EXERCISE —
Set out exactly, line by line, the stretch of data below that begins at the line containing "[00:00:10.29 to 00:00:11.43]" and ends at the line containing "[00:00:14.86 to 00:00:15.14]", with both ends kept.

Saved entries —

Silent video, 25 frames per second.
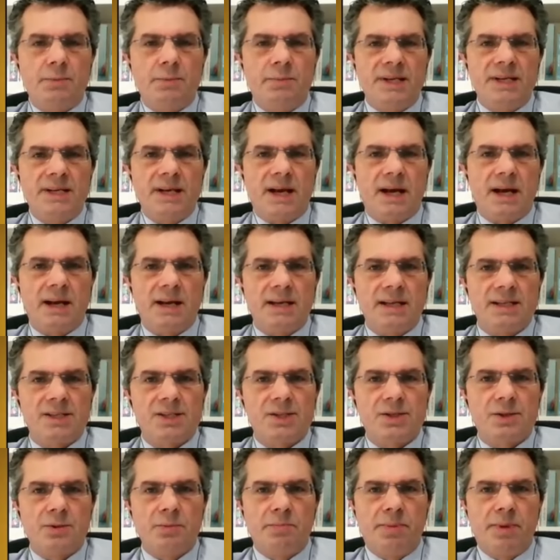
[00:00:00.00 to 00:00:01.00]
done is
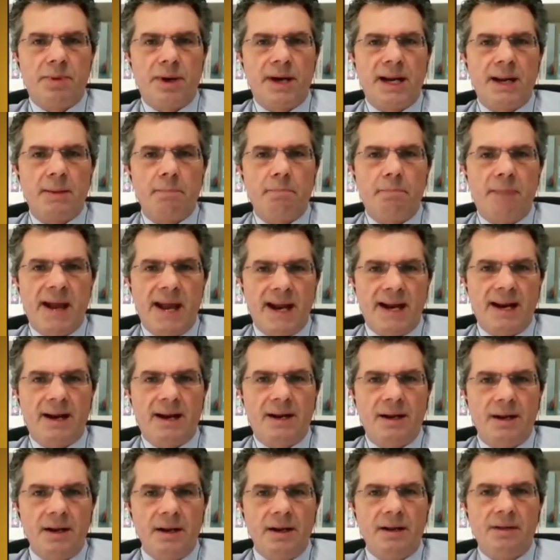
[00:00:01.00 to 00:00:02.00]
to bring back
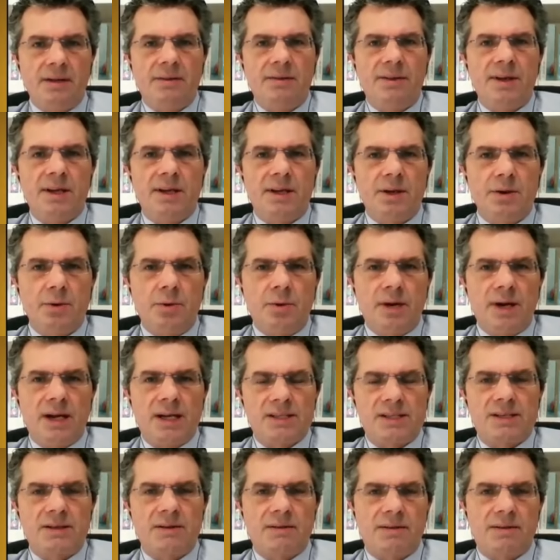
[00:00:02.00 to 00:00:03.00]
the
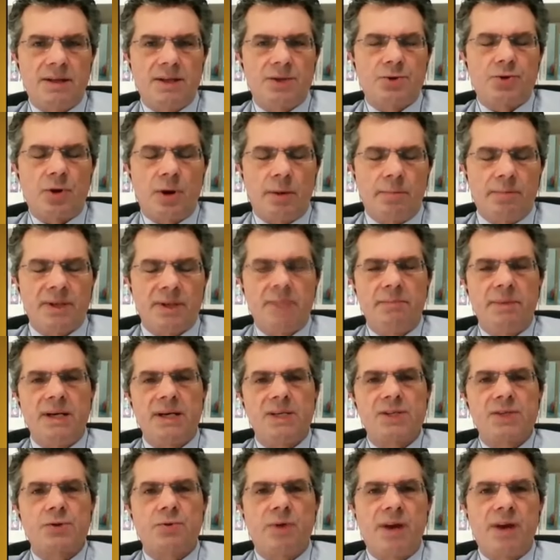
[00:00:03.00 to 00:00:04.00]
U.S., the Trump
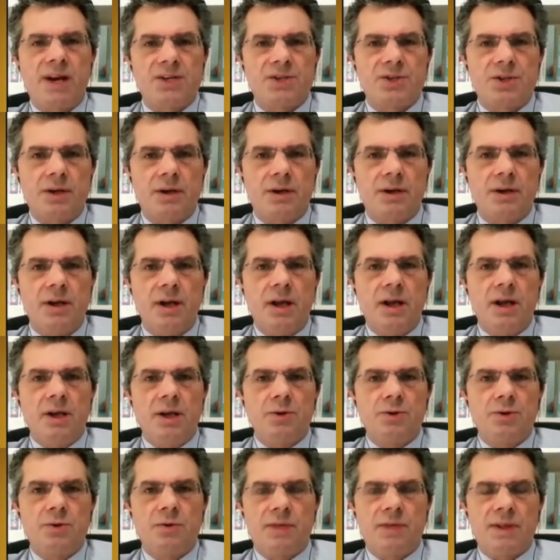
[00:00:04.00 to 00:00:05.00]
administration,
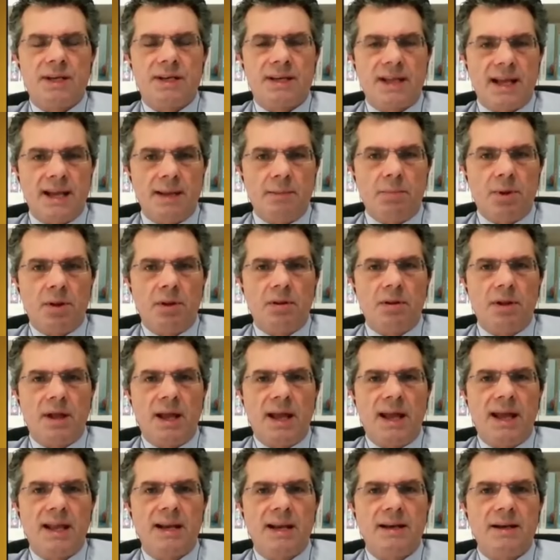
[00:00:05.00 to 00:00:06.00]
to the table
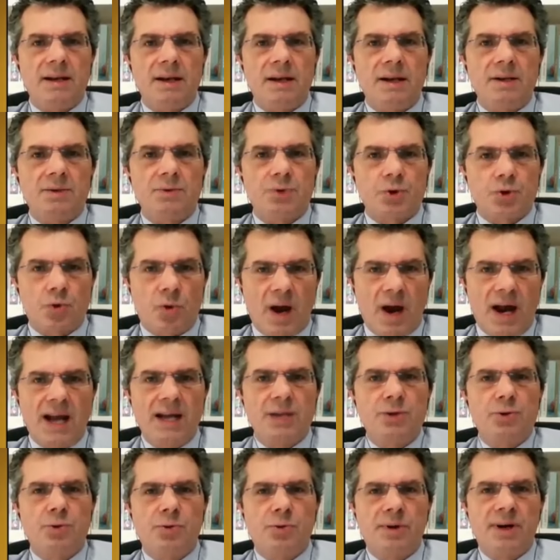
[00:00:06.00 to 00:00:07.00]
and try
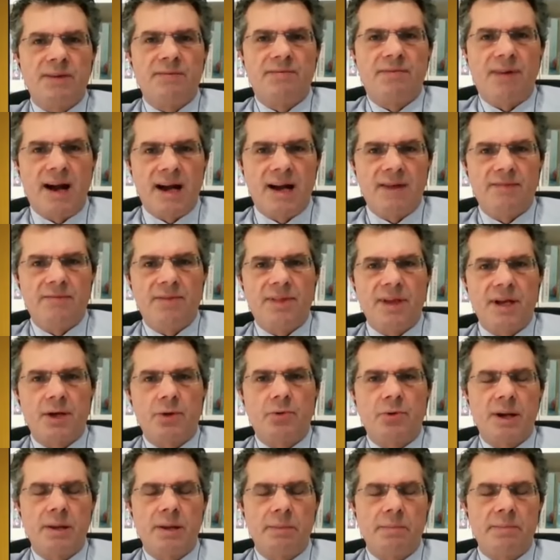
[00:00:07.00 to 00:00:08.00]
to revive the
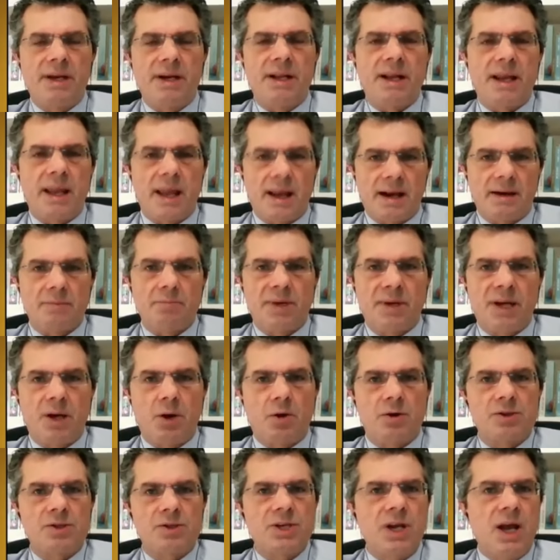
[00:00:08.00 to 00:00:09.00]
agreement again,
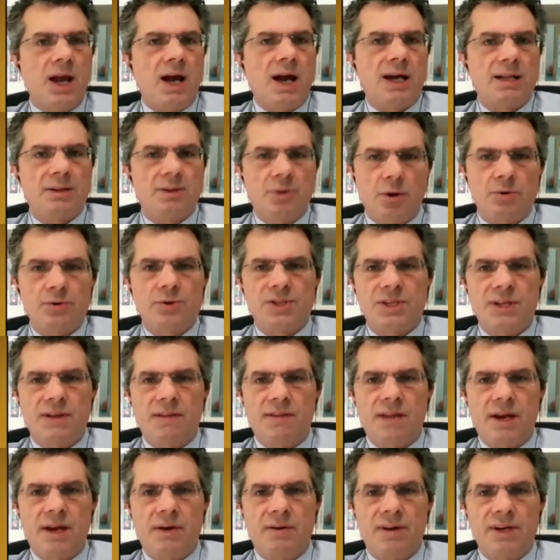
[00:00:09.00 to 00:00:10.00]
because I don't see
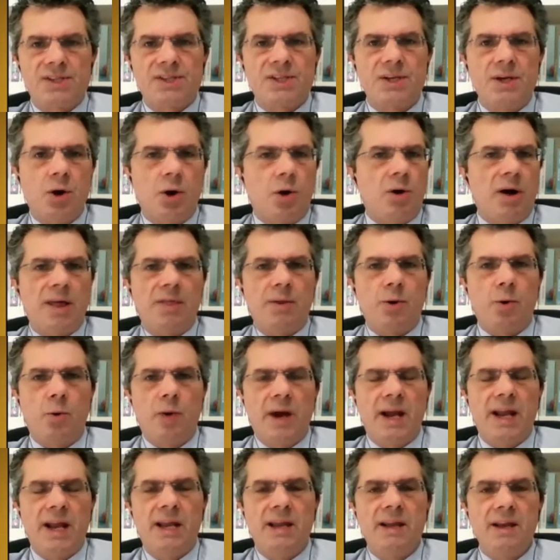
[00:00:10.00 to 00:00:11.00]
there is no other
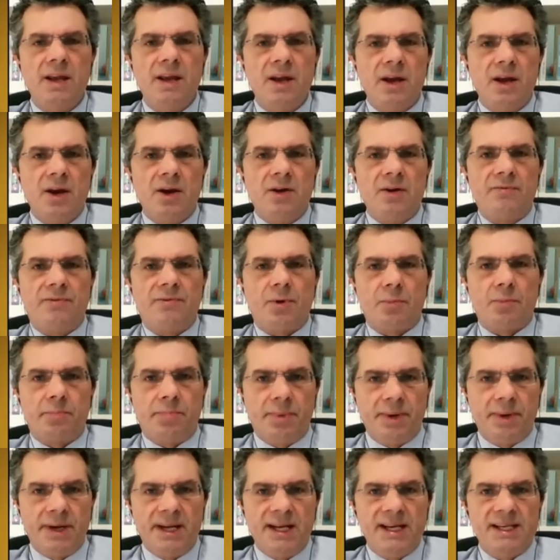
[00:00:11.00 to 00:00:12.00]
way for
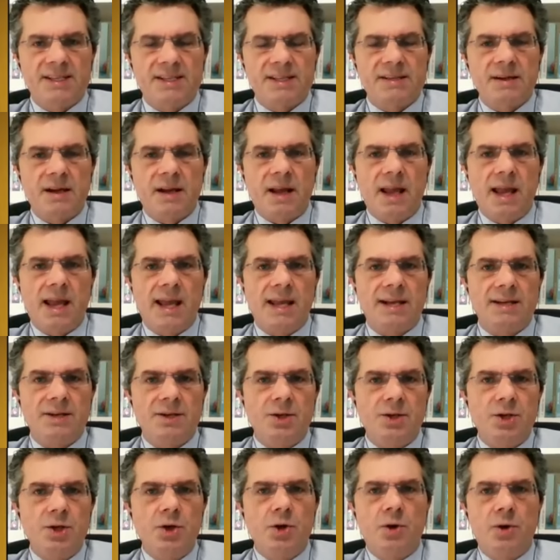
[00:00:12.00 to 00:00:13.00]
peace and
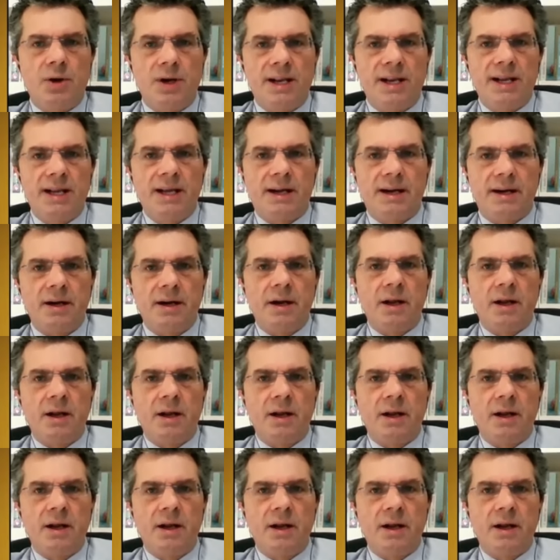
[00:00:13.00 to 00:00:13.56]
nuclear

* * *

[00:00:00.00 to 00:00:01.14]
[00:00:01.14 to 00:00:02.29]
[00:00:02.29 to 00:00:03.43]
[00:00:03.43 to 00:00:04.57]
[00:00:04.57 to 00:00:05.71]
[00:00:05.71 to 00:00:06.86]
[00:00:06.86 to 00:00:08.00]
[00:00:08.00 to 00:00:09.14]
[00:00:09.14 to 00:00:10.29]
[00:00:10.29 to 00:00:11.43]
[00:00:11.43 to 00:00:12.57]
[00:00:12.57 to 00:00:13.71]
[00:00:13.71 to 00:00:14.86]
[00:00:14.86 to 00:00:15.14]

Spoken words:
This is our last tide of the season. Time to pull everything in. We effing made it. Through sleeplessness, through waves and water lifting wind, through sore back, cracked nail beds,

COMPLETED EXERCISE —
[00:00:10.29 to 00:00:11.43]
[00:00:11.43 to 00:00:12.57]
[00:00:12.57 to 00:00:13.71]
[00:00:13.71 to 00:00:14.86]
[00:00:14.86 to 00:00:15.14]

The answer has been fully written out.